Access Bank (Kenya) PLC
- Type: Subsidiary of Access Bank Group
- Industry: Financial services
- Founded: 1984
- Headquarters: Nairobi, Kenya
- Key people: Barbara Barungi, chairperson Lillian Odhiambo, acting managing director
- Products: Loans, checking, savings, investments, debit cards
- Revenue: Aftertax: US$683,549 (KES:68.03 million) (2015)
- Total assets: US$113.6 million (KES:9.66 billion) (2013)
- Website: kenya.accessbankplc.com

= Access Bank Kenya =

Commercial bank in Kenya

Access Bank Kenya (ABK), whose complete name is Access Bank (Kenya) PLC, formerly Transnational Bank Kenya PLC, is a commercial bank in Kenya. It is licensed and regulated by the Central Bank of Kenya, the national banking regulator.

==History==
TNB was established as a non-bank financial institution (NBFI) in 1984, under the name Transnational Finance Company (TNFC). TNFC provided loans, including lease-purchase arrangements to depositors and non-depositors. In 1985, following the issuance of a commercial banking license by the Central Bank of Kenya, the national banking regulator, the company began banking operations under its current name in Nairobi and Mombasa. At first other locations in the country continued to operate as TNFC offices. Between 1985 and 1996, all TNFC activities were merged with TNB and the TNFC brand was closed. The bank has one subsidiary; TNB Forex Bureau, located at Moi International Airport in Mombasa. The bank is also affiliated with Western Union, the American International money-transfer service. In 2009, TNB introduced Internet banking and mobile banking through mobile telephones.

==Overview==
The bank is a medium-sized commercial bank in Kenya, East Africa's largest economy. As of December 2015, its assets were valued at about US$105.84 million (KES:10.53 billion), with shareholders' equity of about US$20.43 million (KES:2.033 billion).

==Branch network==
The bank maintained 17 networked branches in Kenya, as of December 2013.

==Ownership==
The shares of stock of Transnational Bank were privately held by Kenyan institutions and individuals. As of December 2015, the major shareholders in the bank were as depicted in the table below:

Trans National Bank Kenya stock ownership
| Rank | Name of owner | Percentage ownership |
|---|---|---|
| 1 | Archers and Wilcock Limited | 23.75 |
| 2 | Sovereign Trust Limited | 23.03 |
| 3 | Duggan Limited | 15.53 |
| 4 | Pyramid Trustee Limited | 15.12 |
| 5 | November Nominees Limited | 07.28 |
| 6 | Simbi Investors | 04.11 |
| 7 | Losupuk Limited | 02.79 |
| 8 | Kenyerere Limited | 02.15 |
| 9 | Lohan Investments Limited | 01.42 |
| 10 | Others | 04.80 |
|  | Total | 100.00 |

==Acquisition==
On 31 October 2019, the Business Daily Africa newspaper reported that Access Bank Nigeria, had received regulatory approval from the Competition Authority of Kenya (CAK) to acquire 93.57 percent in Transnational Bank of Kenya. The transaction had yet to receive the approval of the Central Bank of Kenya as of October 2019.
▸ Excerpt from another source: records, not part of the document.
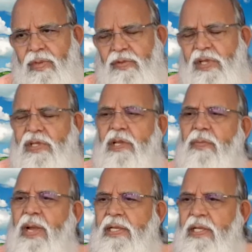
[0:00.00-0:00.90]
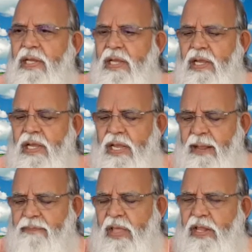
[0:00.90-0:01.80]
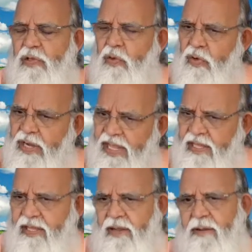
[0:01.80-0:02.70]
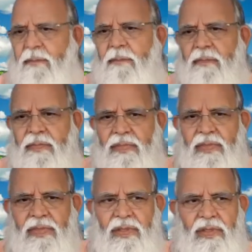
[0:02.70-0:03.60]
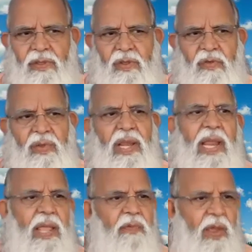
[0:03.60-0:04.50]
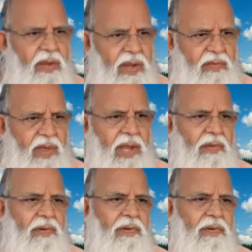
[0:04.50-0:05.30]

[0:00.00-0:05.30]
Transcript: Just imagine, if there is no death, will life have any value?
In January 2020, the Central Bank of Kenya gave approval for Access Bank Group to acquire up to 100 percent shareholding in Transnational Bank. In August 2020, the take-over was consummated after the new owners paid KES:1.4 billion (approx. US$13 million) to buy-out the previous shareholders. The bank re-branded to Access Bank (Kenya) PLC.

==Aborted merger==
When the deal by Access Bank Group to acquire Sidian Bank is concluded, it is expected that the new acquisition will be merged into Access Bank Kenya. When that happens, the combined bank is expected to have assets valued at over KSh57.1 billion (approx. US$492 million), with loans totaling KSh26.6 billion (approx. US$229 million). The deal required regulatory approval in Kenya and Nigeria. In January 2023, Centum Investment Company Plc. called off the planned sale of the 83.4 percent shareholding that it owns in Sidian Bank to Access Bank Group. The time allocated to negotiations lapsed before an agreement could be reached.